TOP

[Sortie ciné] Houria de Mounia Meddour

Deuxième film de la réalisatrice franco-algérienne Mounia Meddour, après le très remarqué Papicha, Houria suit une jeune ballerine à Alger qui, à la suite d’une agression, voit ses rêves de carrière s’envoler. Profondément traumatisée, la jeune fille va trouver dans la danse un outil de reconstruction et une boussole face aux épreuves. Illuminé par la présence incandescente de l’actrice Lyna Khoudri, très investie dans ce rôle de danseuse aphasique, Houria est un magnifique portrait de femme. Si son argument fait inévitablement penser à En corps de Cédric Klapisch, il s’en détache par sa vision d’une sororité réparatrice. Que reste-t-il à Houria quand tout s’écroule autour d’elle, sinon ses sœurs de combat ? À l’heure où, de l’Iran à l’Afghanistan, les droits des femmes sont encore régulièrement bafoués, cette quête d’émancipation grâce à la danse délivre un puissant message.

Houria de Mounia Meddour

Casque sur les oreilles, justaucorps et jupette noirs, une jeune fille répète une chorégraphie sur le toit-terrasse au lever du soleil, avec la mer en arrière plan. Les conditions sont précaires, le sol en béton pas adapté à ses déplacements sur pointes, mais elle danse portée par une musique que les spectateurs et spectatrices n’entendent pas. Une danse exutoire, promesse d’une vie meilleure. Car, quand elle ne prend pas de cours de danse classique dans la modeste école de quartier tenue de main de maître par sa mère Sabrina (touchante Rachida Brakni), Houria travaille comme femme de ménage. Elle se prépare pour une audition. Peut-être la perspective de changer d’horizon. Mais le drame couve…

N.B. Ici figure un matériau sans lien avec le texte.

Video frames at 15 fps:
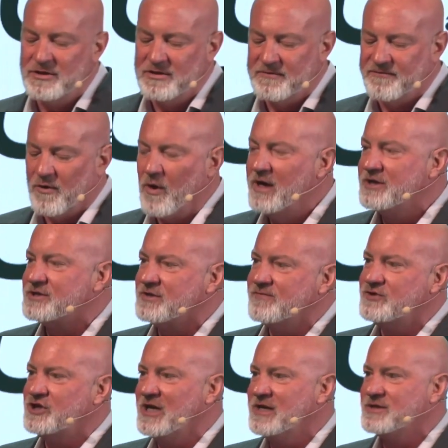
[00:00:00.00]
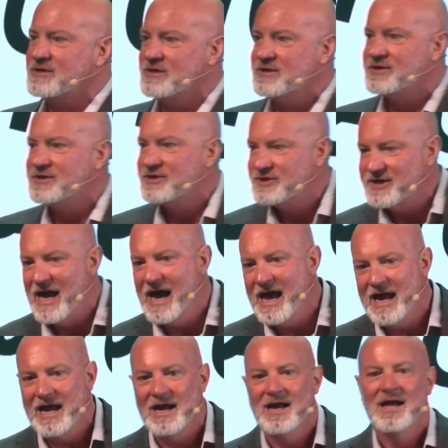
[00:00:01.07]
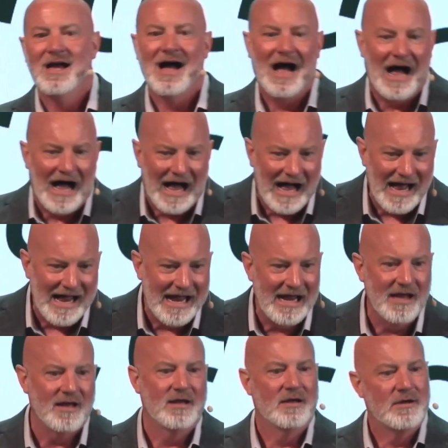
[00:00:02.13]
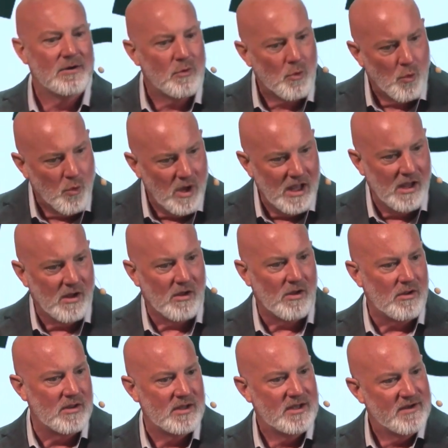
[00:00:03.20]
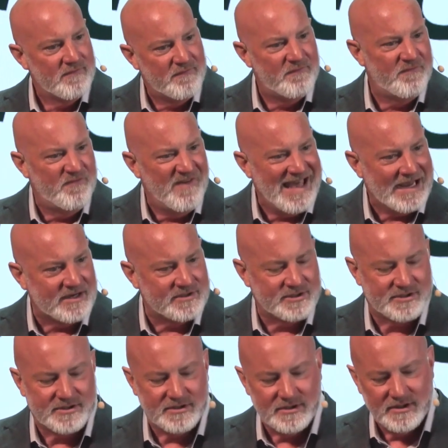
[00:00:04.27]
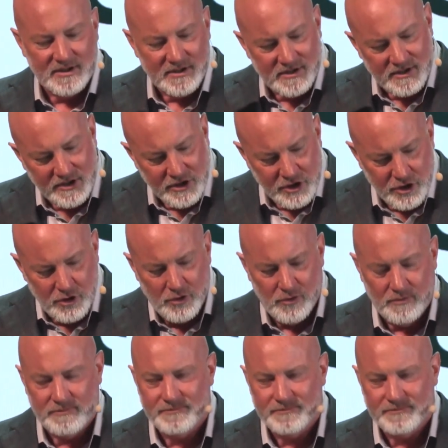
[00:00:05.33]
the voice of Jesus saying, "I will fix you."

Alors qu’elle participe à des paris clandestins nocturnes pour arrondir ses fins de mois, Houria est victime d’une agression par un islamiste repenti. Contrainte de renoncer à ses projets, elle va se reconstruire entourée d’autres femmes blessées rencontrées dans un centre de rééducation. Comment reprendre pied dans la vie quand on a vu ses rêves s’envoler ? Au contact de ses sœurs de silence, Houria, qui a perdu l’usage de la parole à la suite de l’agression, va se remettre en mouvement.

Houria de Mounia Meddour

Silencieuse, Lyna Khoudri n’en est pas moins très expressive. Filmée au plus près par la caméra de Mounia Meddour, elle impressionne par son charisme. Si les rôles de danseuse sont toujours un peu risqués pour les comédiennes, la jeune femme se glisse dans celui de Houria avec beaucoup de hardiesse. Quand on sait le travail nécessaire pour atteindre ce niveau de liberté dans l’acte de danser (sans être doublée ou presque pour quelques passages sur pointes), on prend pleinement la mesure de la performance. Coachée par la danseuse Hajiba Fahmy, qui signe aussi les chorégraphies du film (un mélange de danse contemporaine et de langue des signes très convaincant), elle donne corps et âme à cette jeune femme tourmentée mais solaire. Elle est l’étoile la plus brillante de cette constellation féminine.

Les scène les plus réussies sont les scènes de danse où la complicité féminine éclate : les répétitions sur la terrasse, la danse champêtre où les femmes communient entre elles dans une liberté de mouvement… Oui, la danse peut tout : nous aider à parler aux défunts, trouver la force d’aller de l’avant, nous consoler des plus profonds chagrins. Mounia Meddour ne cherche pas forcément à saisir les mouvements d’ensemble, elle veut capter les peaux frémissantes, le souffle qui s’accélère, la sueur qui perle les corps. Elle ne filme pas la danse, mais des femmes qui dansent, qui relèvent la tête et puisent leur force dans la liberté du mouvement collectif et une sororité bienveillante.

Houria de Mounia Meddour

Choisir, c’est renoncer. Mounia Meddour a sans doute voulu dire trop de choses dans ce beau film qui, dans le sillage de Papicha, dégage une énergie vitale, furieuse et émouvante. À côté du thème de la danse, le film aborde beaucoup de sujets, les maux de l’Algérie contemporaine de l’inertie administrative aux dangers des migrations clandestines au point qu’il nous perd un peu parfois. La réalisatrice aurait dû faire davantage confiance à la force de la danse et s’en servir pour des ellipses de narration. Malgré ces imperfections, difficile de ne pas défendre absolument ce film au casting impeccable. Difficile aussi de quitter Houria après cette magistrale scène de clôture, sublime acte de résistance, à rajouter au florilège des plus belles scènes de danse au cinéma. Le regard final de Lyna Khoudri, entre sérénité retrouvée et combativité intacte, vous poursuivra longtemps.

Houria de Mounia Meddour

 

Houria de Mounia Meddour – 1h38 – En salles le 15 mars 2023.